### Exercise requirements
Give the records again. Keep them exact and leave out the images.

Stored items
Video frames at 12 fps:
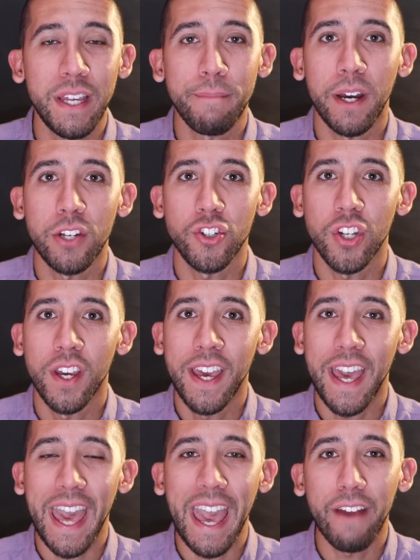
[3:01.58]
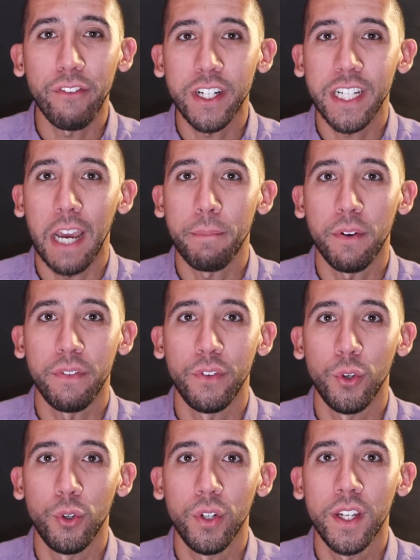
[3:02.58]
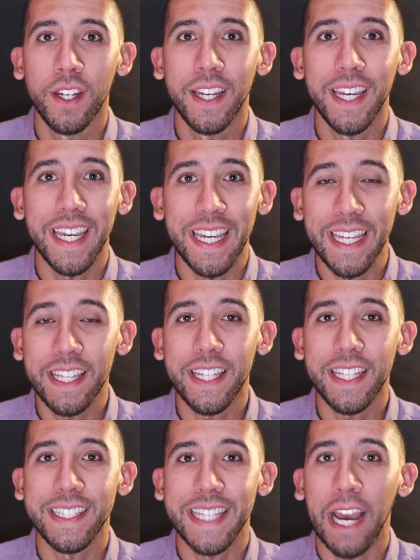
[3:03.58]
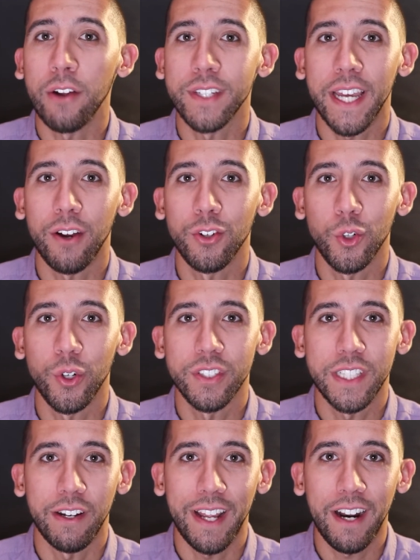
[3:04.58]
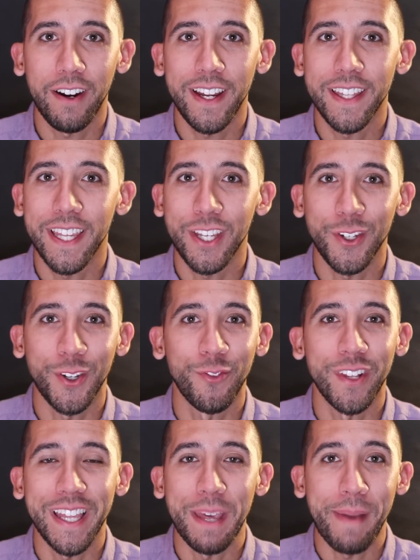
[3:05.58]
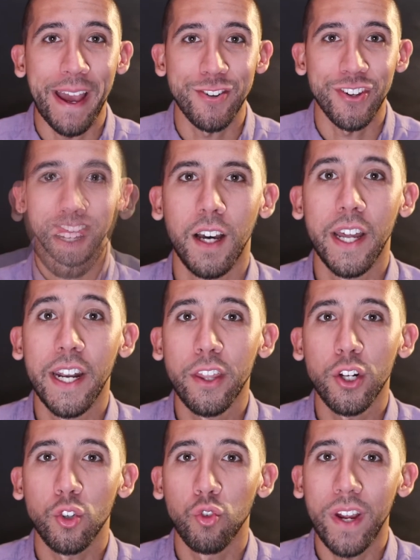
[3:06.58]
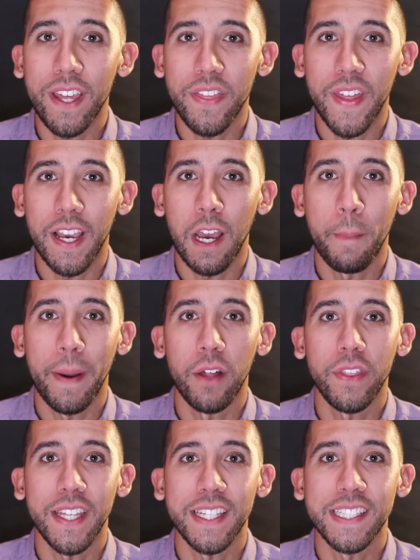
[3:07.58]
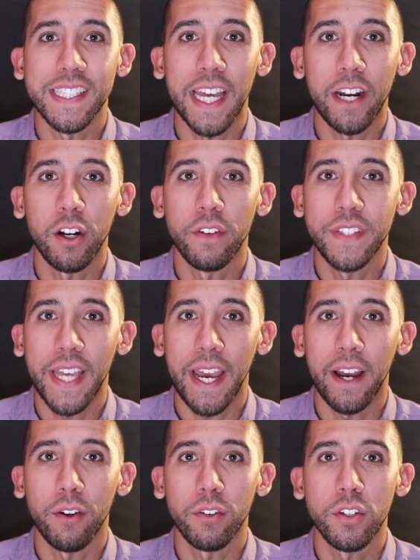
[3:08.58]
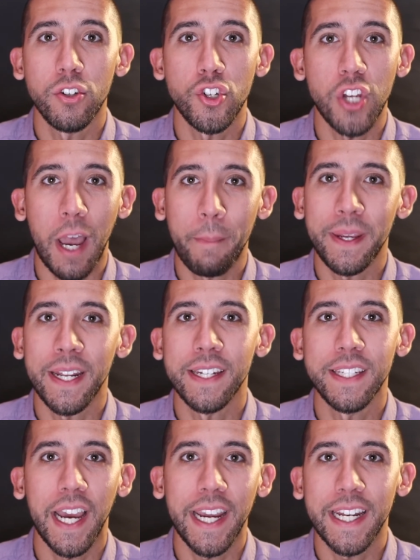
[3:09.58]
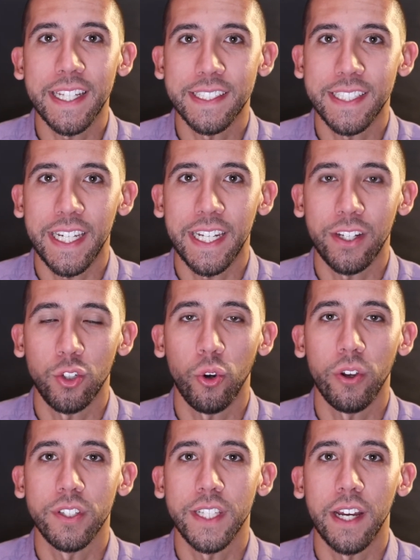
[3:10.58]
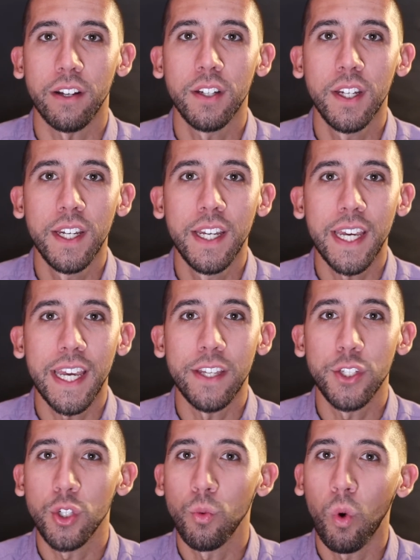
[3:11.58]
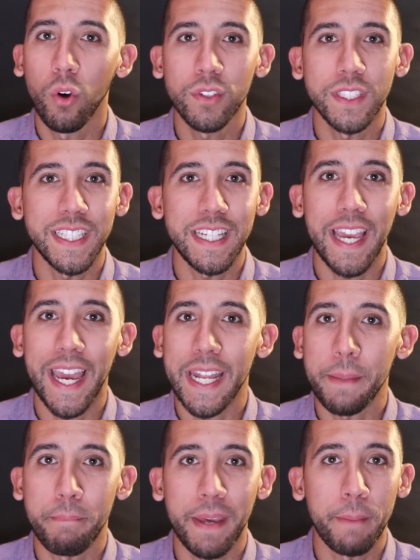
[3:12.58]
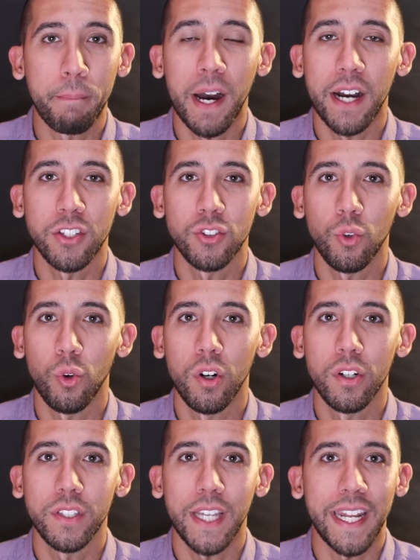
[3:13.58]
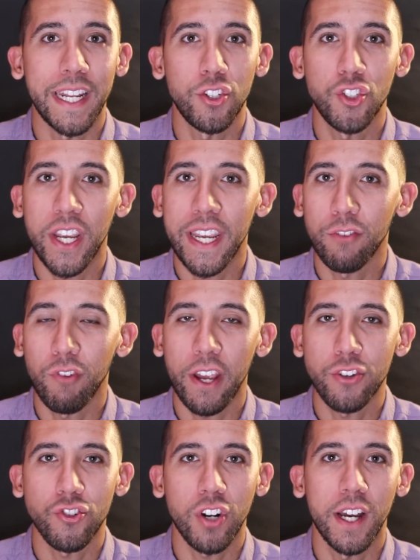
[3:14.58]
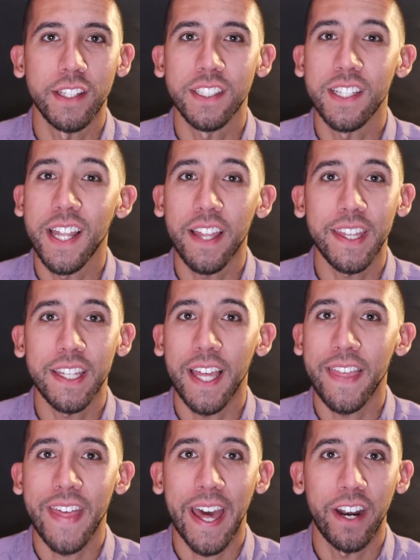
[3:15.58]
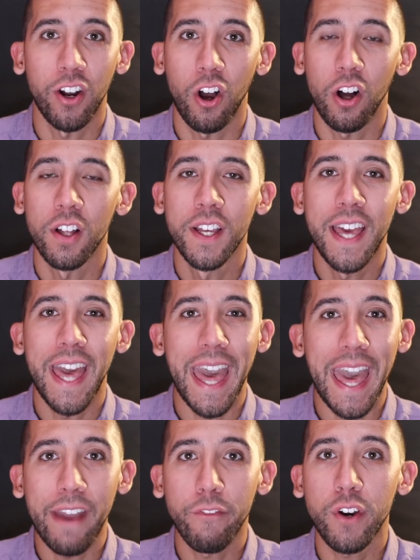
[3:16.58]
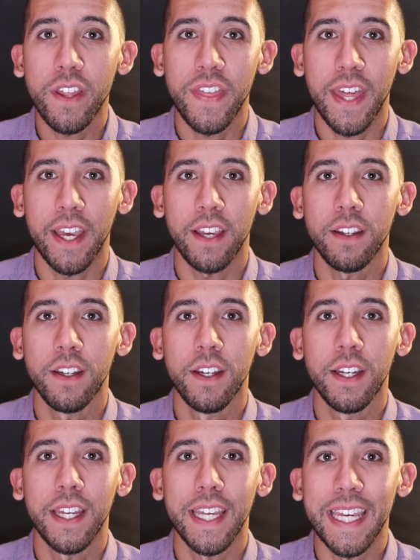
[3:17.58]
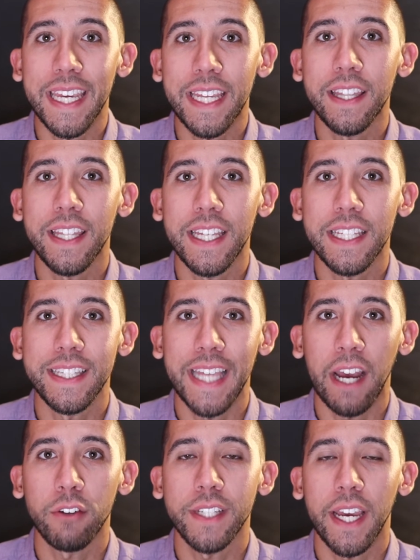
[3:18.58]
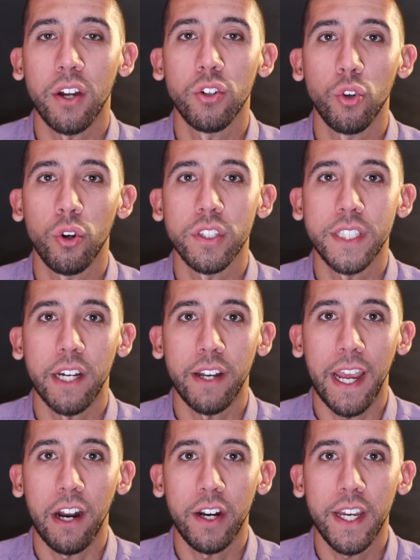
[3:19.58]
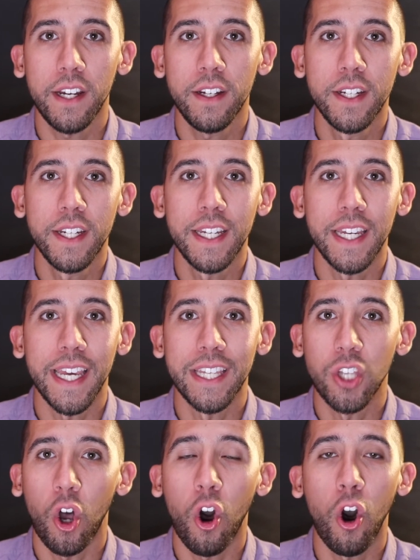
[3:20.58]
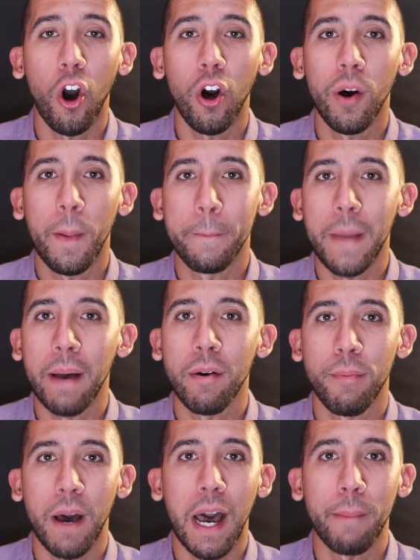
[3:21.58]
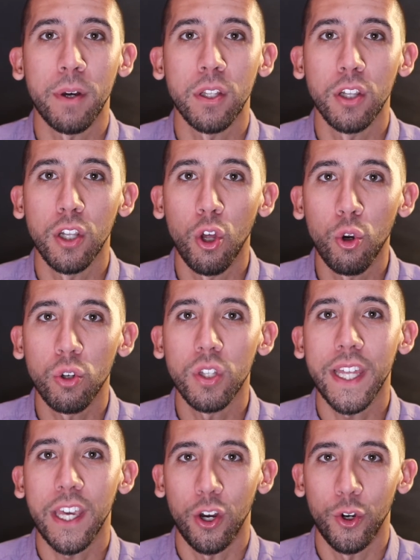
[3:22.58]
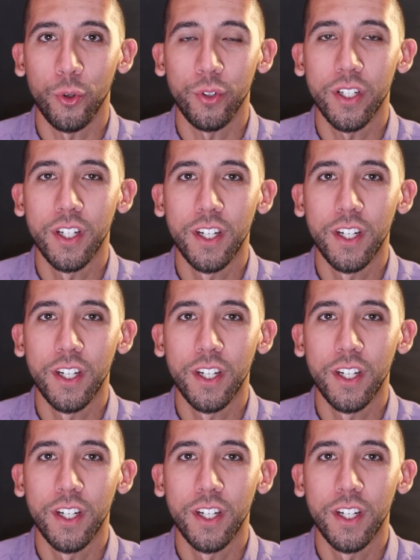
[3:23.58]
much every type of food in the downtown Doylestown area that you can really imagine. Another great thing about the center of town shopping and dining scene in Doylestown is you won't see any big box stores, any chain restaurants, nothing like that at all. Everything in the downtown Doylestown area is all mom and pop, locally owned,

### Solution to the exercise
Video frames at 12 fps:
[3:01.58]
[3:02.58]
[3:03.58]
[3:04.58]
[3:05.58]
[3:06.58]
[3:07.58]
[3:08.58]
[3:09.58]
[3:10.58]
[3:11.58]
[3:12.58]
[3:13.58]
[3:14.58]
[3:15.58]
[3:16.58]
[3:17.58]
[3:18.58]
[3:19.58]
[3:20.58]
[3:21.58]
[3:22.58]
[3:23.58]
much every type of food in the downtown Doylestown area that you can really imagine. Another great thing about the center of town shopping and dining scene in Doylestown is you won't see any big box stores, any chain restaurants, nothing like that at all. Everything in the downtown Doylestown area is all mom and pop, locally owned,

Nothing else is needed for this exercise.